ニュースの要約
- 世界初の臍帯由来間葉系間質細胞を用いた治療法が、造血幹細胞移植後の非感染性肺合併症に対して有効性を示した。
- 71.4%の56日生存率を達成し、従来の既存治療を上回る成果を上げた。
- 本成果が国際学術誌に掲載され、新たな治療選択肢としての可能性が示された。
概要
ヒューマンライフコード株式会社は、造血幹細胞移植後の非感染性肺合併症(NIPCs)に対する臍帯由来間葉系間質細胞(HLC-001)の輸注療法による第II相試験の結果が、国際学術誌「International Journal of Hematology」に採択され、2025年7月16日にオンライン公開されたことを発表しました。
本試験は、造血幹細胞移植後に発症するNIPCsのうち、既存の標準治療であるステロイド療法に抵抗性を示す特発性肺炎症候群(IPS)の患者を対象に、HLC-001の有効性および安全性を探索的に評価することを目的に実施されました。主要評価項目である56日後の生存率は71.4%(5/7例)を達成し、これは従来報告されている既存治療(推定生存率24.5%)を上回る結果となりました。さらに、100日後の生存率も維持され、多くの患者でステロイド投与量の低減や酸素療法の必要性が軽減されるなど、症状が改善されました。
また、安全性についても、重大な副作用は認められず、投与に関連すると考えられる有害事象は管理可能な範囲にとどまりました。これらの結果は、HLC-001がIPSに対する新たな治療選択肢となる可能性を示唆するものです。

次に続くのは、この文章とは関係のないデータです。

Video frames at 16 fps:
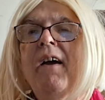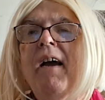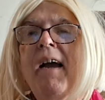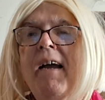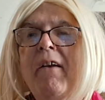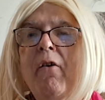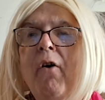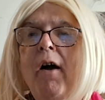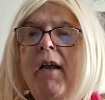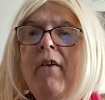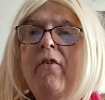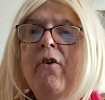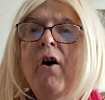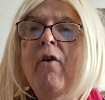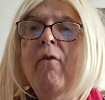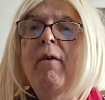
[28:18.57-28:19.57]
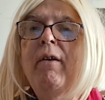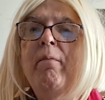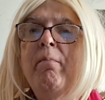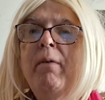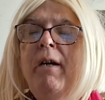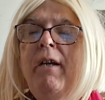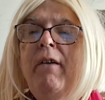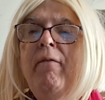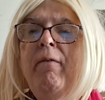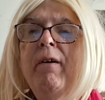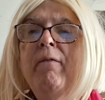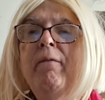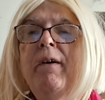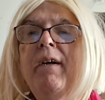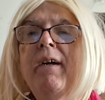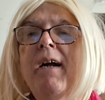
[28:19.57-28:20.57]
And as always, please feel
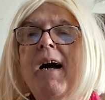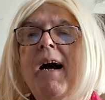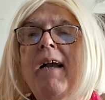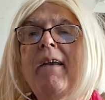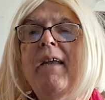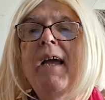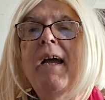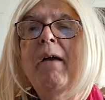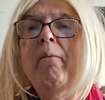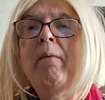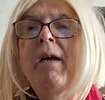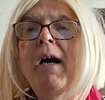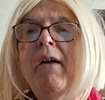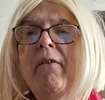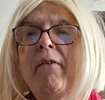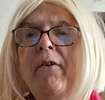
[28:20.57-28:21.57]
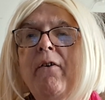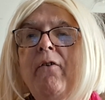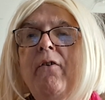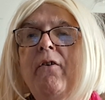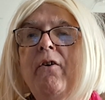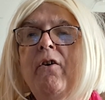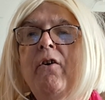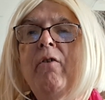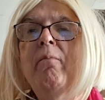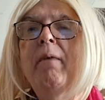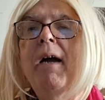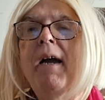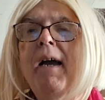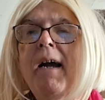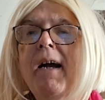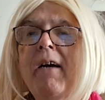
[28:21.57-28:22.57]
free to contact me on YouTube,
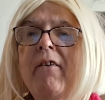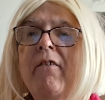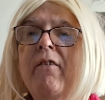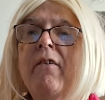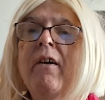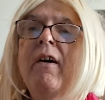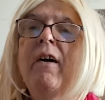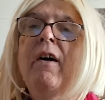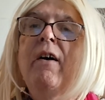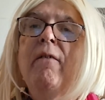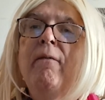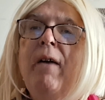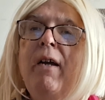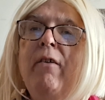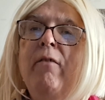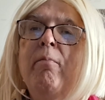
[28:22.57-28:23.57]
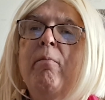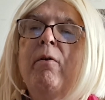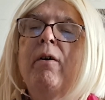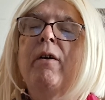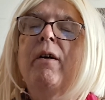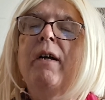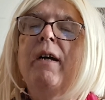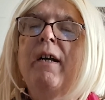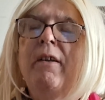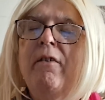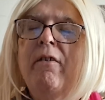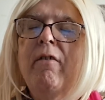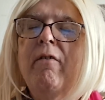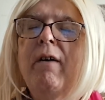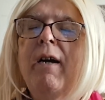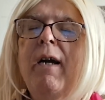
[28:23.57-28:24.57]
X, Facebook,
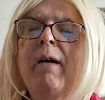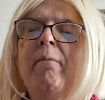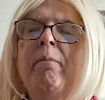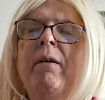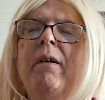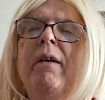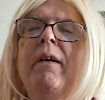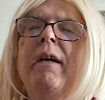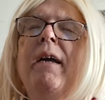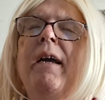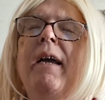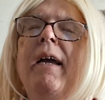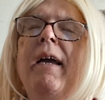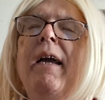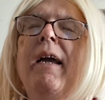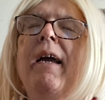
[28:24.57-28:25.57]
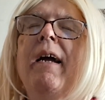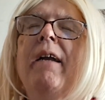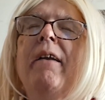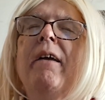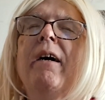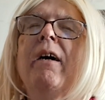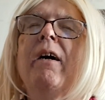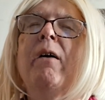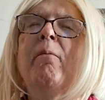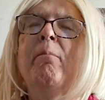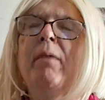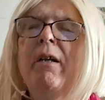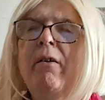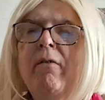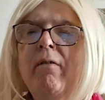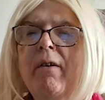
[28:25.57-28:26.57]
Instagram, and
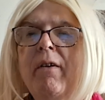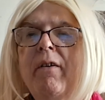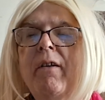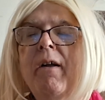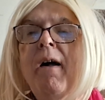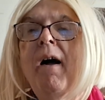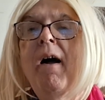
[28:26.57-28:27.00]
Pinterest.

IPSは、造血幹細胞移植後の致死的合併症のひとつであり、特にステロイド抵抗例に対する有効な治療法は確立されていません。本試験結果は、再生医療による治療の可能性を学術的に裏付けるものであり、今後の治療開発における重要なステップと言えます。
編集部の感想
編集部のまとめ
HLC-001:造血幹細胞移植後の非感染性肺合併症に対する第II相試験結果が国際学術誌に掲載についてまとめました
ヒューマンライフコード株式会社の研究成果が国際学術誌に掲載されたことは、大変意義深いものと言えます。造血幹細胞移植後の非感染性肺合併症は重篤な副作用の一つですが、従来の治療法では十分な効果が得られないのが現状でした。
この度の研究では、世界初となる臍帯由来の間葉系間質細胞を用いた治療法が、ステロイド抵抗性の特発性肺炎症候群患者に対して有効性を示したことは非常に注目に値するでしょう。安全性も確認されており、新たな治療選択肢として大きな期待が寄せられます。

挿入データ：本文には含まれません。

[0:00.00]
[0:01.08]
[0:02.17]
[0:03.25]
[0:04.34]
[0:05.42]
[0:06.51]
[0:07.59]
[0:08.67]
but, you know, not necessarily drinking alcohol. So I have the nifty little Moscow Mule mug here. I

今後、さらなる研究の進展とともに、この治療法が実用化されることで、造血幹細胞移植を受ける患者さんの予後改善に貢献できるものと思われます。ヒューマンライフコード社の挑戦には、患者さんへの思いやりと、医療への強い思いが感じられます。この研究成果が、難治性疾患の克服につながることを願っています。